DESCRIPTION OF THE TASK: Reproduce the data exactly and drop any pictures it holds.

GIVEN RECORDS:
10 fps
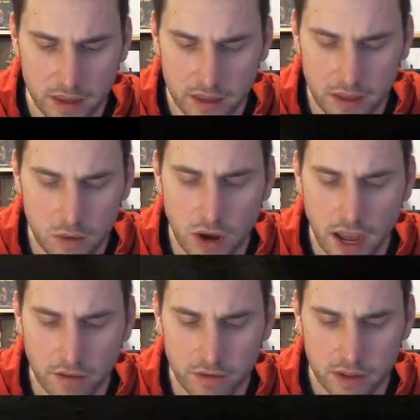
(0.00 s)
you
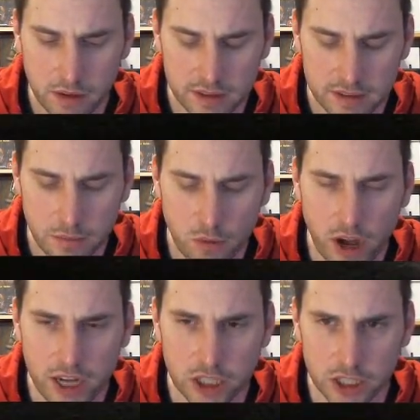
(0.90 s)
have some
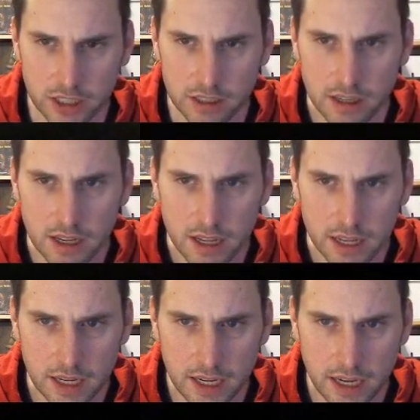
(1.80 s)
racial
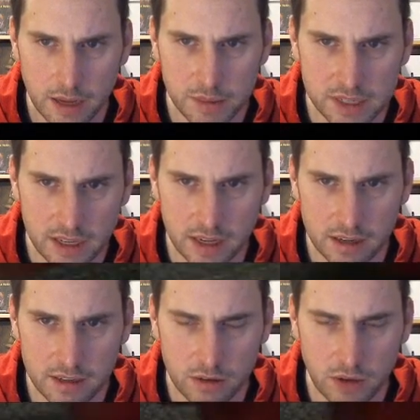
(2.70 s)

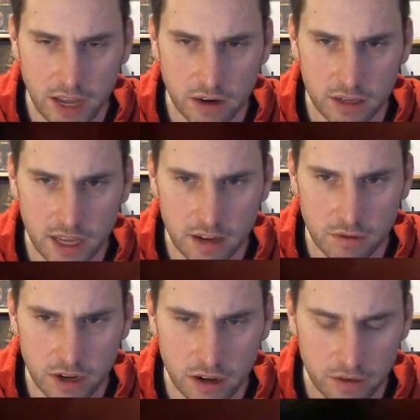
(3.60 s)
skills you cannot get
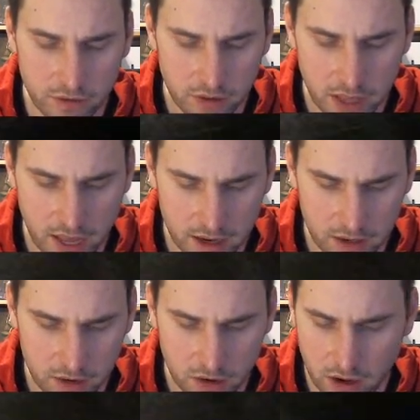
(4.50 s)
rid of,
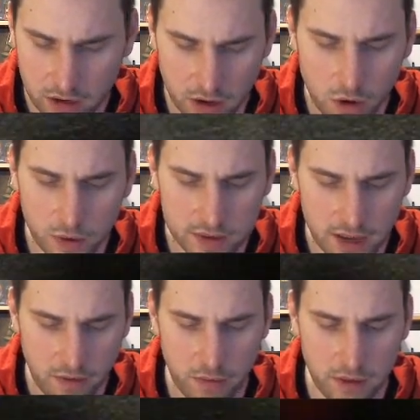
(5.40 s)
and you always
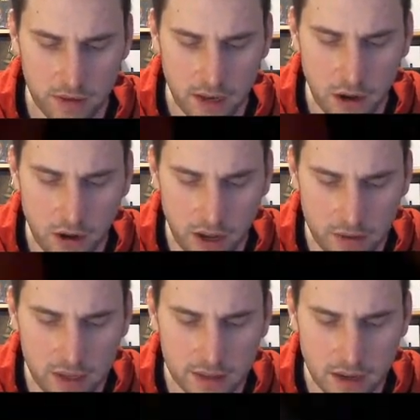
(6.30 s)
have them. Okay,
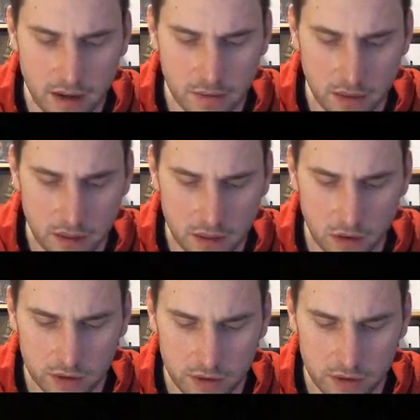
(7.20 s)
these are those.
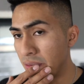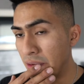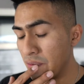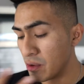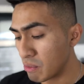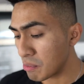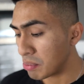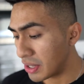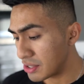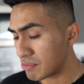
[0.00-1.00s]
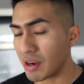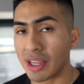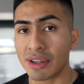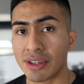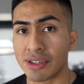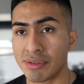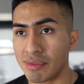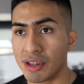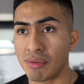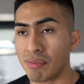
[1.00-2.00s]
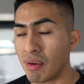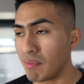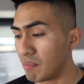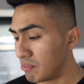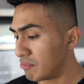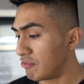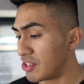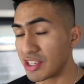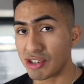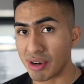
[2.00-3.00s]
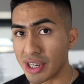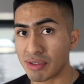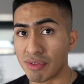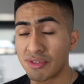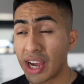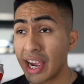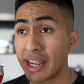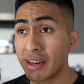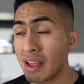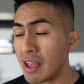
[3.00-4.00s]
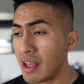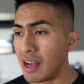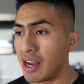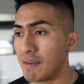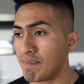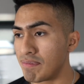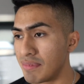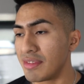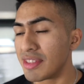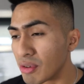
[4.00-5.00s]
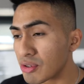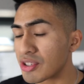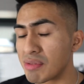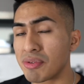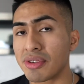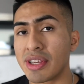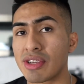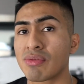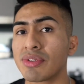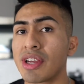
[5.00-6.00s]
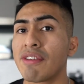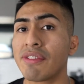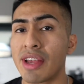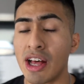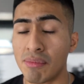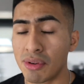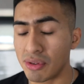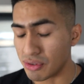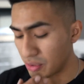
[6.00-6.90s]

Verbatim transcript: if you replace regular, you know, fizzy drinks with diet, those simple things will definitely help you lose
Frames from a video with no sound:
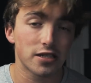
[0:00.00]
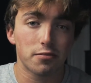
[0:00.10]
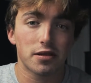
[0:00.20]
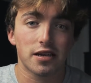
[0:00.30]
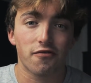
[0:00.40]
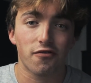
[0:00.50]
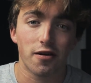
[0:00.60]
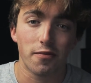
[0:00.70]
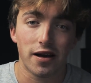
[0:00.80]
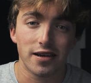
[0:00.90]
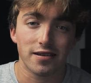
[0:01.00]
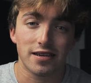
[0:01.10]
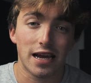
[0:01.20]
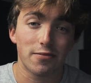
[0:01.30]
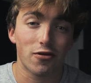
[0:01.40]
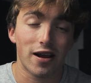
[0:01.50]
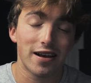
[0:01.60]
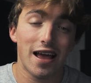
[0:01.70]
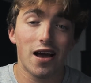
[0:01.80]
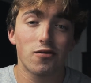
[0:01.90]
something in front of my camera right
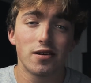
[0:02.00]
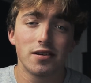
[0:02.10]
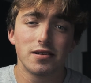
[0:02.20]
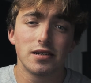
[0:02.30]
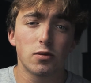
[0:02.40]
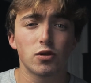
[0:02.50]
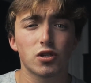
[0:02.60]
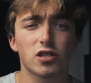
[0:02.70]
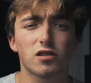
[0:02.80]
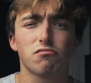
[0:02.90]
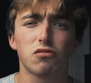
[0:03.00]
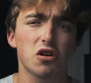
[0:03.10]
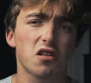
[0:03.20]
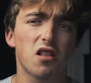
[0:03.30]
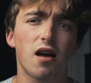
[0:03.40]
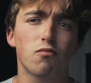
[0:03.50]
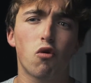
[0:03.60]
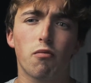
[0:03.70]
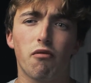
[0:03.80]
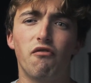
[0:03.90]
now, it would just look a lot
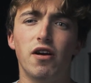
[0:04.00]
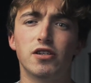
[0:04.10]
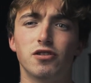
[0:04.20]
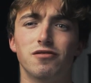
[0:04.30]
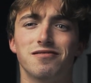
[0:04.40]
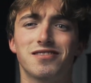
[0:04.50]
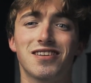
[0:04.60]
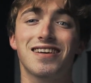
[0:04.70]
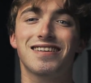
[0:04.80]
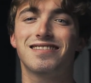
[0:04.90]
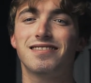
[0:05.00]
more professional. See?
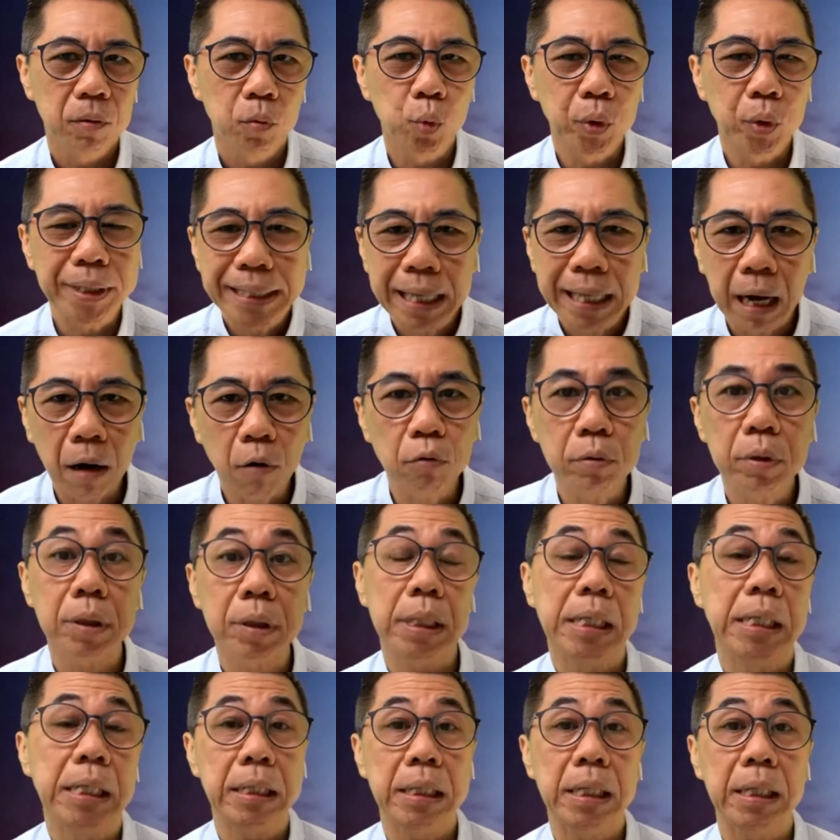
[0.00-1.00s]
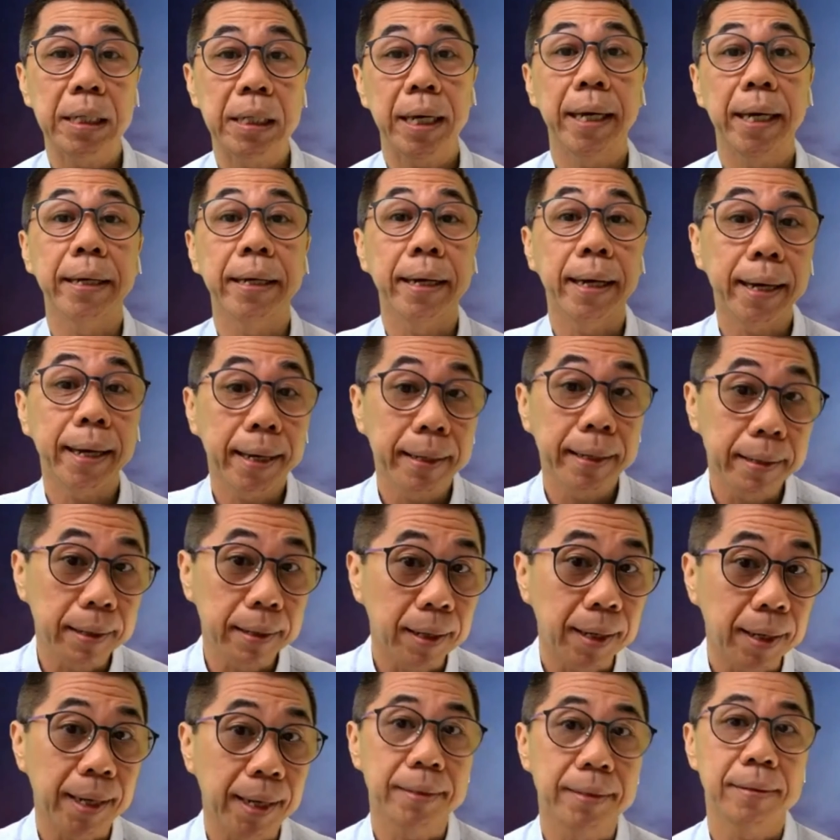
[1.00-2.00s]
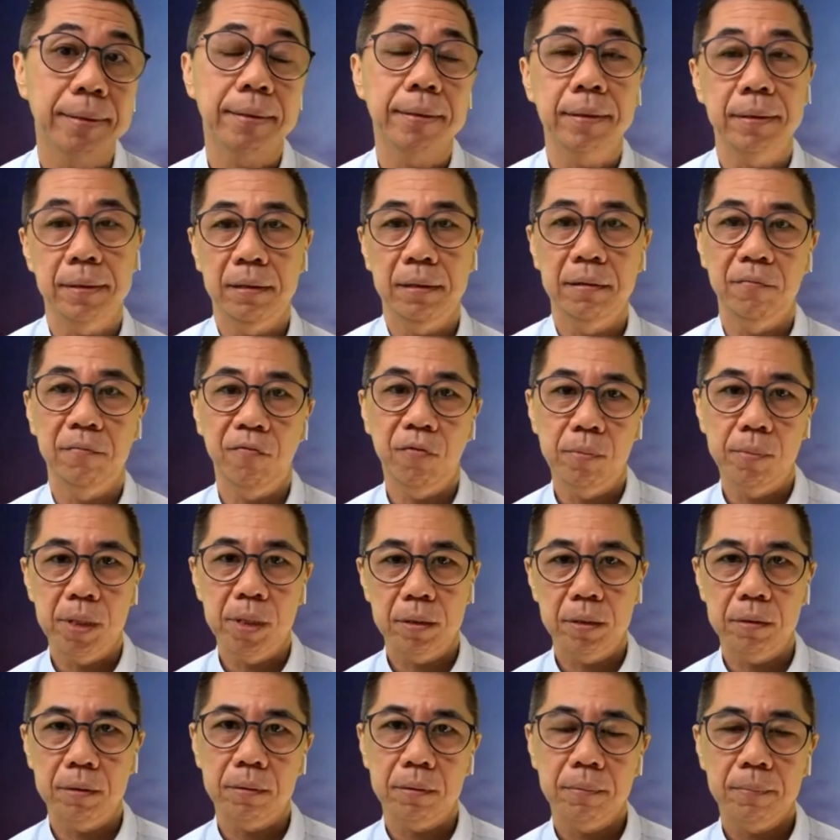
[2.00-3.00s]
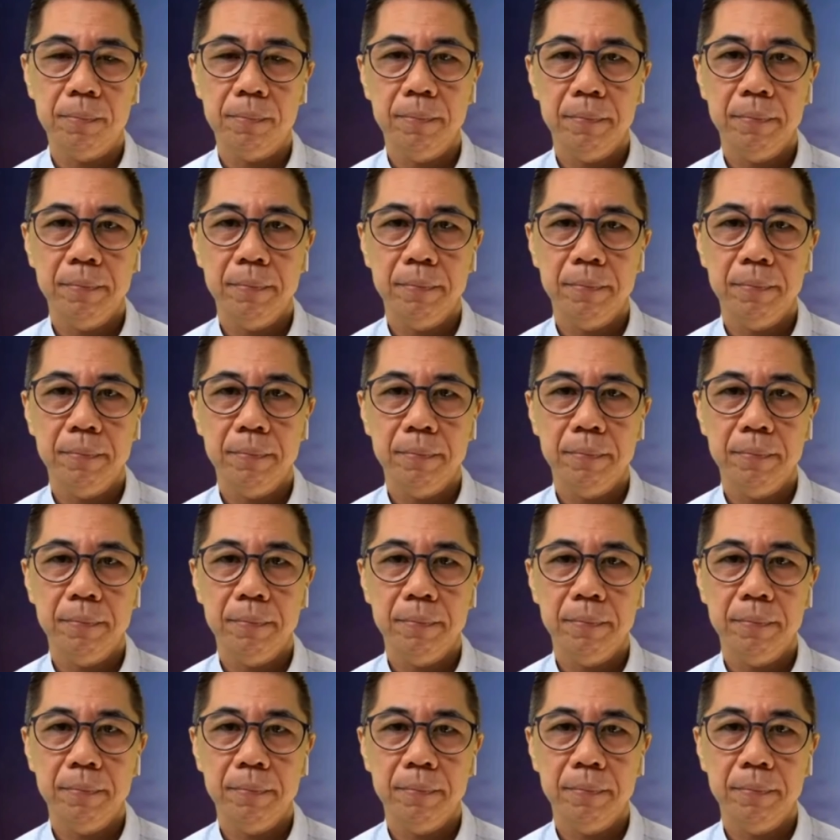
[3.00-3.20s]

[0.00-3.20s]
without thinking and analyzing the information.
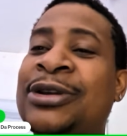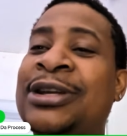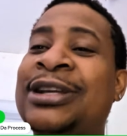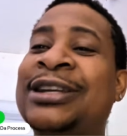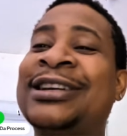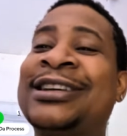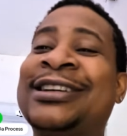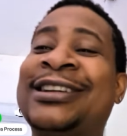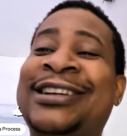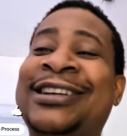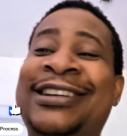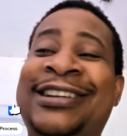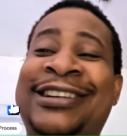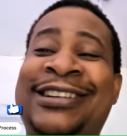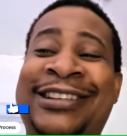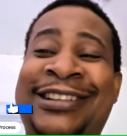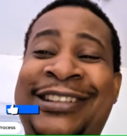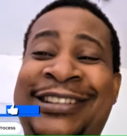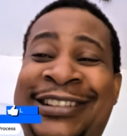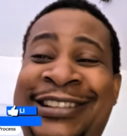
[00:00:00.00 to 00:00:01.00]

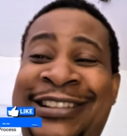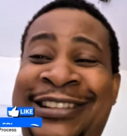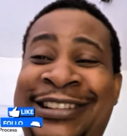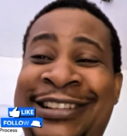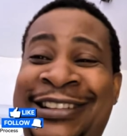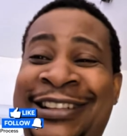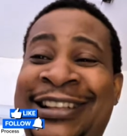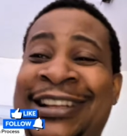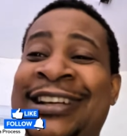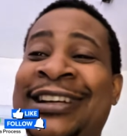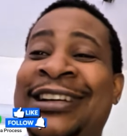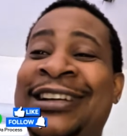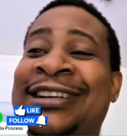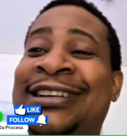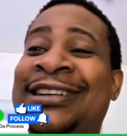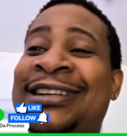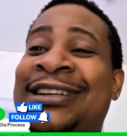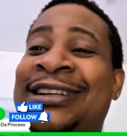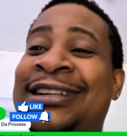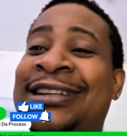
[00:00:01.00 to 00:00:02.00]
Get
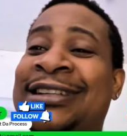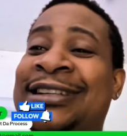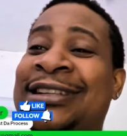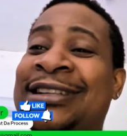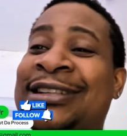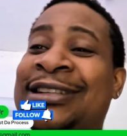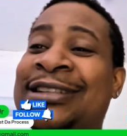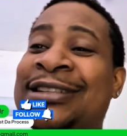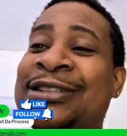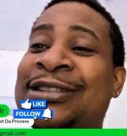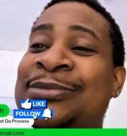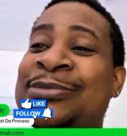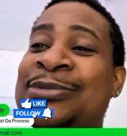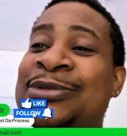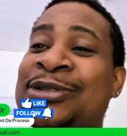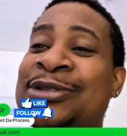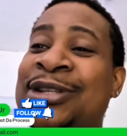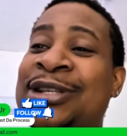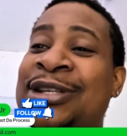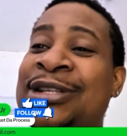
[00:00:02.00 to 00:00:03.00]
them
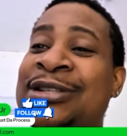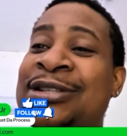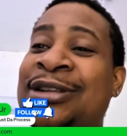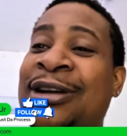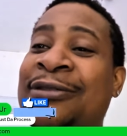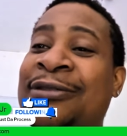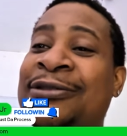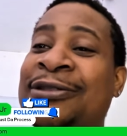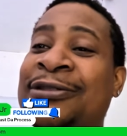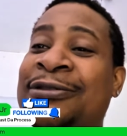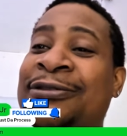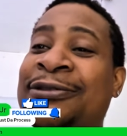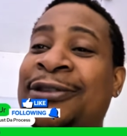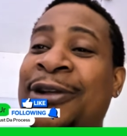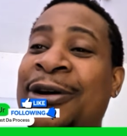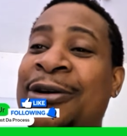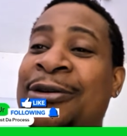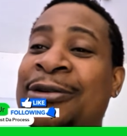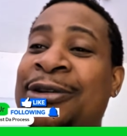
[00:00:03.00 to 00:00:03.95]
seeds off the floor,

RESPONSE TO THIS TASK:
10 fps
(0.00 s)
you
(0.90 s)
have some
(1.80 s)
racial
(2.70 s)

(3.60 s)
skills you cannot get
(4.50 s)
rid of,
(5.40 s)
and you always
(6.30 s)
have them. Okay,
(7.20 s)
these are those.
[0.00-1.00s]
[1.00-2.00s]
[2.00-3.00s]
[3.00-4.00s]
[4.00-5.00s]
[5.00-6.00s]
[6.00-6.90s]

Verbatim transcript: if you replace regular, you know, fizzy drinks with diet, those simple things will definitely help you lose
Frames from a video with no sound:
[0:00.00]
[0:00.10]
[0:00.20]
[0:00.30]
[0:00.40]
[0:00.50]
[0:00.60]
[0:00.70]
[0:00.80]
[0:00.90]
[0:01.00]
[0:01.10]
[0:01.20]
[0:01.30]
[0:01.40]
[0:01.50]
[0:01.60]
[0:01.70]
[0:01.80]
[0:01.90]
something in front of my camera right
[0:02.00]
[0:02.10]
[0:02.20]
[0:02.30]
[0:02.40]
[0:02.50]
[0:02.60]
[0:02.70]
[0:02.80]
[0:02.90]
[0:03.00]
[0:03.10]
[0:03.20]
[0:03.30]
[0:03.40]
[0:03.50]
[0:03.60]
[0:03.70]
[0:03.80]
[0:03.90]
now, it would just look a lot
[0:04.00]
[0:04.10]
[0:04.20]
[0:04.30]
[0:04.40]
[0:04.50]
[0:04.60]
[0:04.70]
[0:04.80]
[0:04.90]
[0:05.00]
more professional. See?
[0.00-1.00s]
[1.00-2.00s]
[2.00-3.00s]
[3.00-3.20s]

[0.00-3.20s]
without thinking and analyzing the information.
[00:00:00.00 to 00:00:01.00]

[00:00:01.00 to 00:00:02.00]
Get
[00:00:02.00 to 00:00:03.00]
them
[00:00:03.00 to 00:00:03.95]
seeds off the floor,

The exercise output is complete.